A cracked oil duct has been found at a Fukushima nuclear power plant that was closed Sunday following an oil leak, plant operator Tokyo Electric Power Co. said Monday.

Tepco officials said they also found that 150 liters of water contaminated by low-level radiation have leaked from the plant's No. 2 reactor.

Sunday's oil leak at the Fukushima No. 1 plant, which is about 220 km northeast of Tokyo, was confined within the facility, said Tepco spokesman Ichiro Kudo. He said the leak posed no danger to the surrounding environment.

The plant was jolted Friday by earthquakes measuring 6.1 and 4 on the Japanese intensity scale of 7.

The firm has not connected the leaks to the quake.

The No. 2 reactor, which began operations in July 1974, is the sixth-oldest of the 51 commercial reactors in Japan.

The crack was found in a duct that carries oil to a valve controlling the amount of steam provided by the reactor to a turbine.

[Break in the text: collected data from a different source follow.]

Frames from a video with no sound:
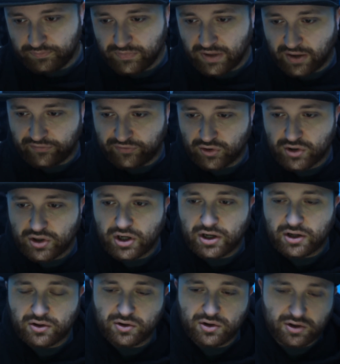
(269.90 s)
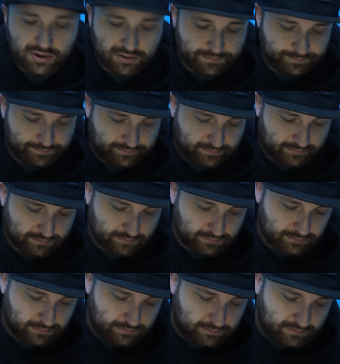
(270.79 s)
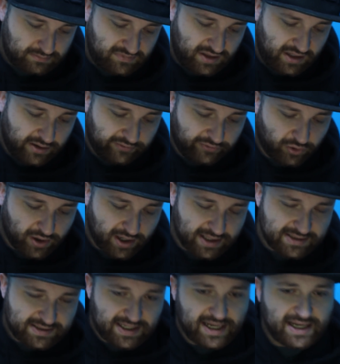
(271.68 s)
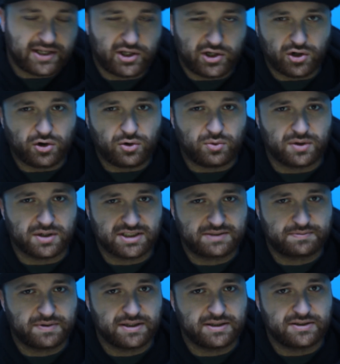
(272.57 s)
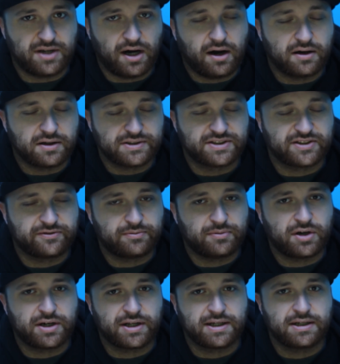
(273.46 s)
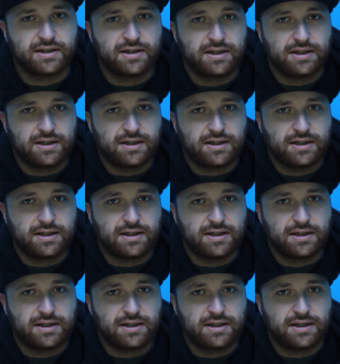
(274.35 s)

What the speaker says: If you're going to look for an intake, you don't want to spend tons of moneyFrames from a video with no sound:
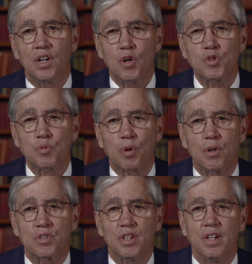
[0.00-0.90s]
a host
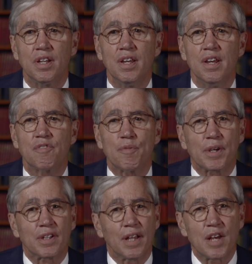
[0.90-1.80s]
protein from
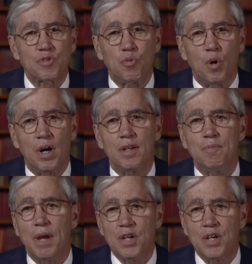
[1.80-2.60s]
the class 110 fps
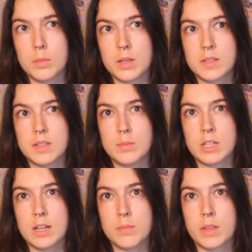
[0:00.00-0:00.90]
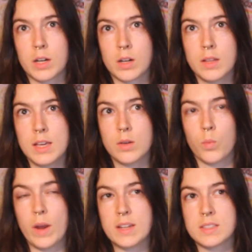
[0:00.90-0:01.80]
but at the same time, there are,
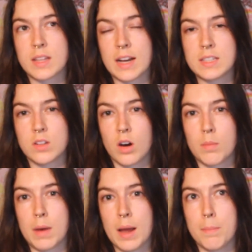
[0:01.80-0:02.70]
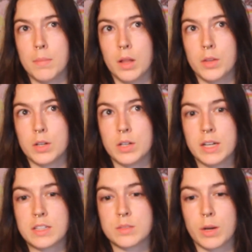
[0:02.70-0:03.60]
like, ways that I saw my mother
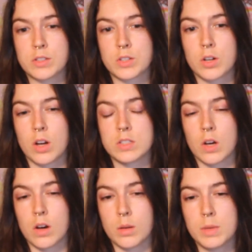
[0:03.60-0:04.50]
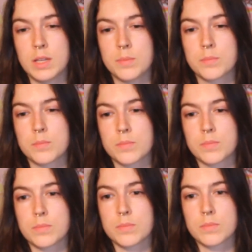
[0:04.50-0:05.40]
express her autonomy
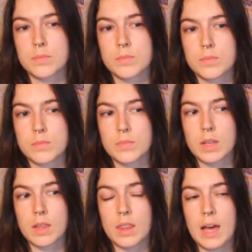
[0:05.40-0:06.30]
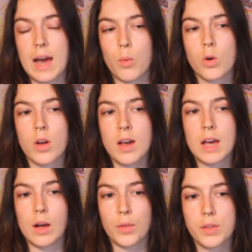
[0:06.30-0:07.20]
that were not
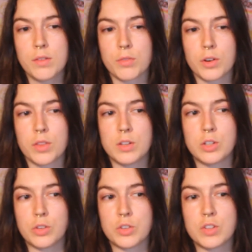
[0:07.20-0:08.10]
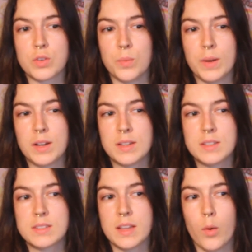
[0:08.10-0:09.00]
healthy for the children to
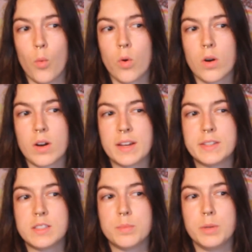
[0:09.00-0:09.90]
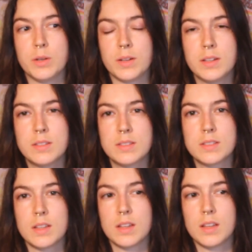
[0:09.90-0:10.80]
witness or
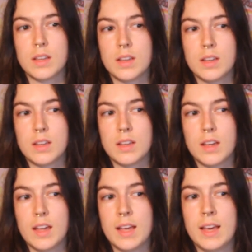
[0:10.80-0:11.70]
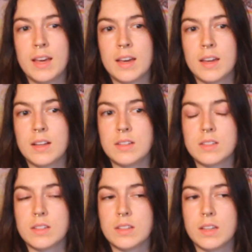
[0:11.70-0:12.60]
experience.
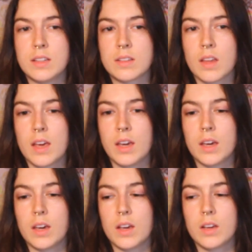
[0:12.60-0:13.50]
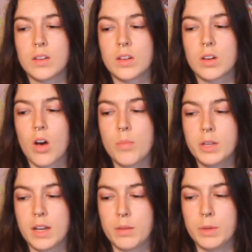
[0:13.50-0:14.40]
And it's, like,
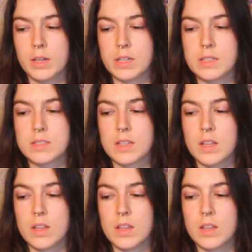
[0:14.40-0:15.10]
complicated because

At least 300 liters of oil was leaked.

The oil leak is believed to have started around 6 p.m. Sunday, and the reactor was manually shut down shortly after 9 p.m.

The water leaked had been used to move control rods in the reactor building by water pressure, the officials said.

The Fukushima plant, situated in the towns of Okuma and Futaba, has six reactors.

Concerns over nuclear power have escalated in Japan since September 1999, when the country experienced its worst nuclear accident. It was also classified as the world's worst since the 1986 Chernobyl accident.

The critical reaction at a uranium processing plant in Tokai, Ibaraki Prefecture, killed two plant workers and exposed 439 people to radiation.